§ WHAT THE EXERCISE ASKS:
Each entry should be transcribed exactly as written, and any picture left out.

§ Collection entries:
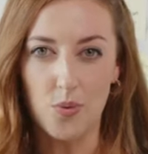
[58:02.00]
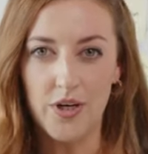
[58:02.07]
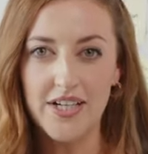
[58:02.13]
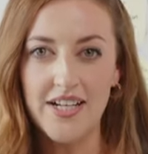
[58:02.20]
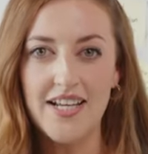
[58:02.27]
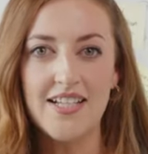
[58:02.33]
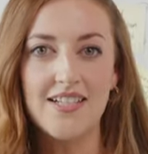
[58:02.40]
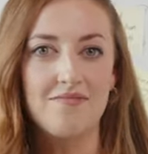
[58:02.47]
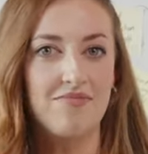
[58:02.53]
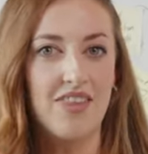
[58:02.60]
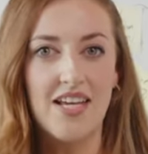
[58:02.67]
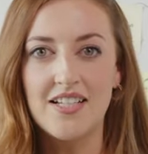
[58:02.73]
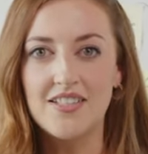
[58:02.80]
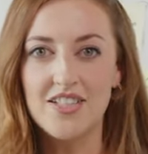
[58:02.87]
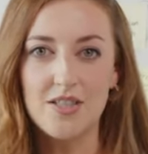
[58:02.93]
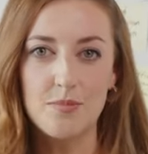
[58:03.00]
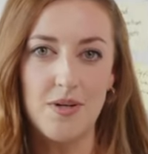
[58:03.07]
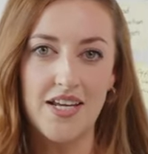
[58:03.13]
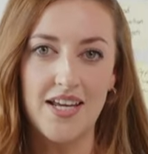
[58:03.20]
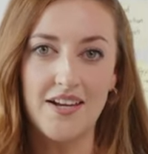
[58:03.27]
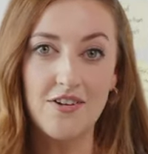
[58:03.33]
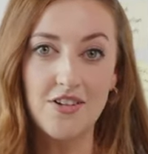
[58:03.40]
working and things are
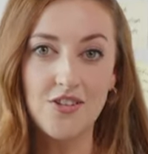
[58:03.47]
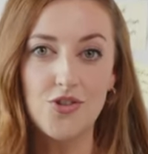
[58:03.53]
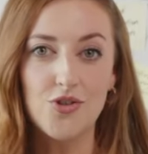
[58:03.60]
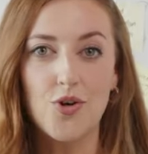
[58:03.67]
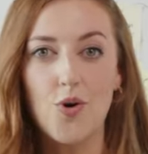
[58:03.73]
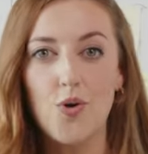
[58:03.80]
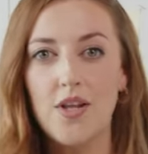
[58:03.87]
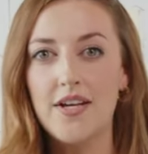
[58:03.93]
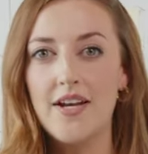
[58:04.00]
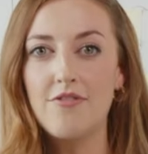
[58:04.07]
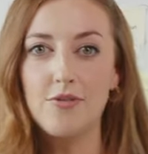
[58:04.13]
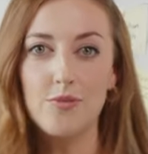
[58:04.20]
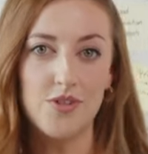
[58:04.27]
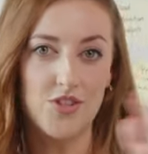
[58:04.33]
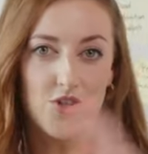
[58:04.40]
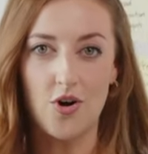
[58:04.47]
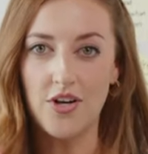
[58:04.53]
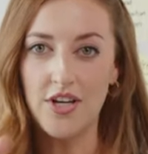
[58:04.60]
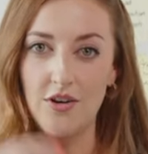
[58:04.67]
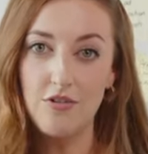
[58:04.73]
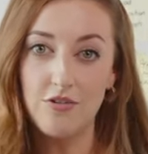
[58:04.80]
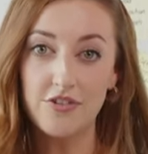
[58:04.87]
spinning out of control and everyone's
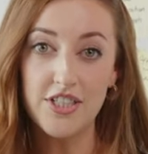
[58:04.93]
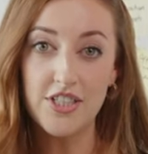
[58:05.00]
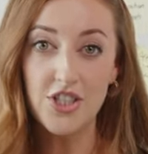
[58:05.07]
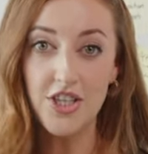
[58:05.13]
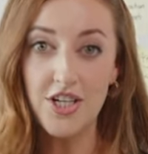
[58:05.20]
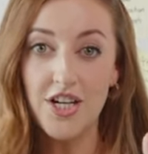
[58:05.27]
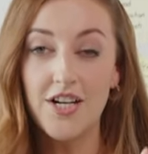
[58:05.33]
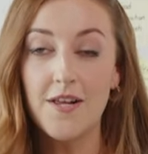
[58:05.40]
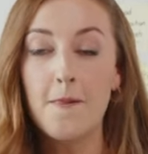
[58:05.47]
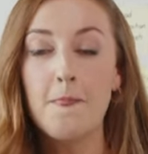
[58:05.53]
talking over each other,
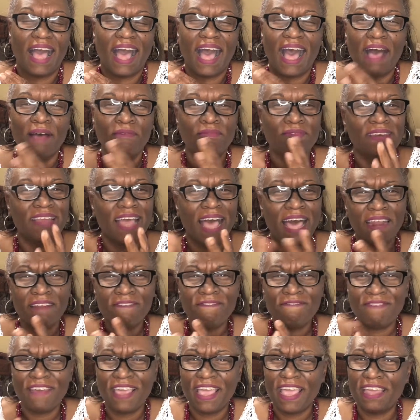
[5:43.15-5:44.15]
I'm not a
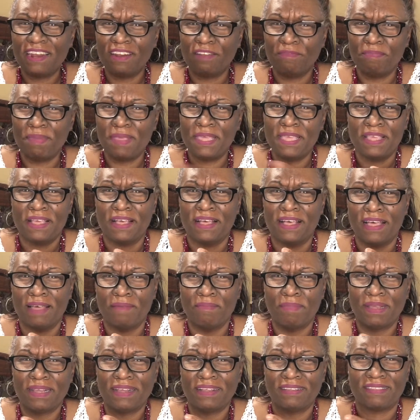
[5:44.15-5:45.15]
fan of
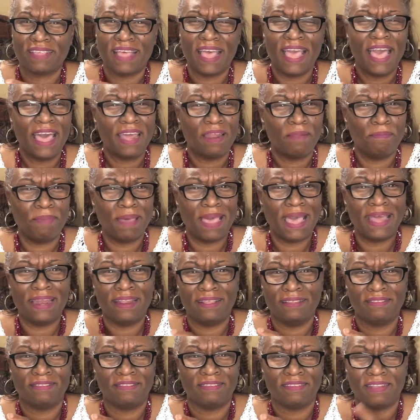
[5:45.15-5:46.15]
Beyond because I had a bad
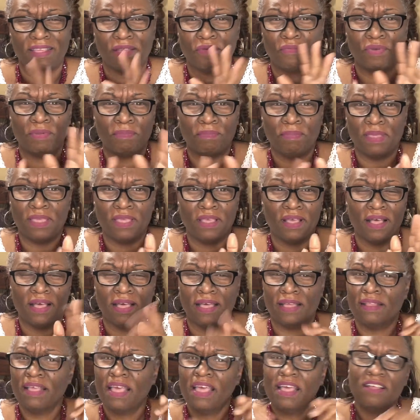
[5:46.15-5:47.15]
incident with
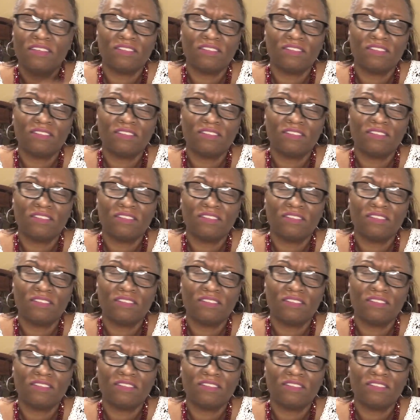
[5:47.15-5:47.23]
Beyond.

§ TASK ANSWER:
[58:02.00]
[58:02.07]
[58:02.13]
[58:02.20]
[58:02.27]
[58:02.33]
[58:02.40]
[58:02.47]
[58:02.53]
[58:02.60]
[58:02.67]
[58:02.73]
[58:02.80]
[58:02.87]
[58:02.93]
[58:03.00]
[58:03.07]
[58:03.13]
[58:03.20]
[58:03.27]
[58:03.33]
[58:03.40]
working and things are
[58:03.47]
[58:03.53]
[58:03.60]
[58:03.67]
[58:03.73]
[58:03.80]
[58:03.87]
[58:03.93]
[58:04.00]
[58:04.07]
[58:04.13]
[58:04.20]
[58:04.27]
[58:04.33]
[58:04.40]
[58:04.47]
[58:04.53]
[58:04.60]
[58:04.67]
[58:04.73]
[58:04.80]
[58:04.87]
spinning out of control and everyone's
[58:04.93]
[58:05.00]
[58:05.07]
[58:05.13]
[58:05.20]
[58:05.27]
[58:05.33]
[58:05.40]
[58:05.47]
[58:05.53]
talking over each other,
[5:43.15-5:44.15]
I'm not a
[5:44.15-5:45.15]
fan of
[5:45.15-5:46.15]
Beyond because I had a bad
[5:46.15-5:47.15]
incident with
[5:47.15-5:47.23]
Beyond.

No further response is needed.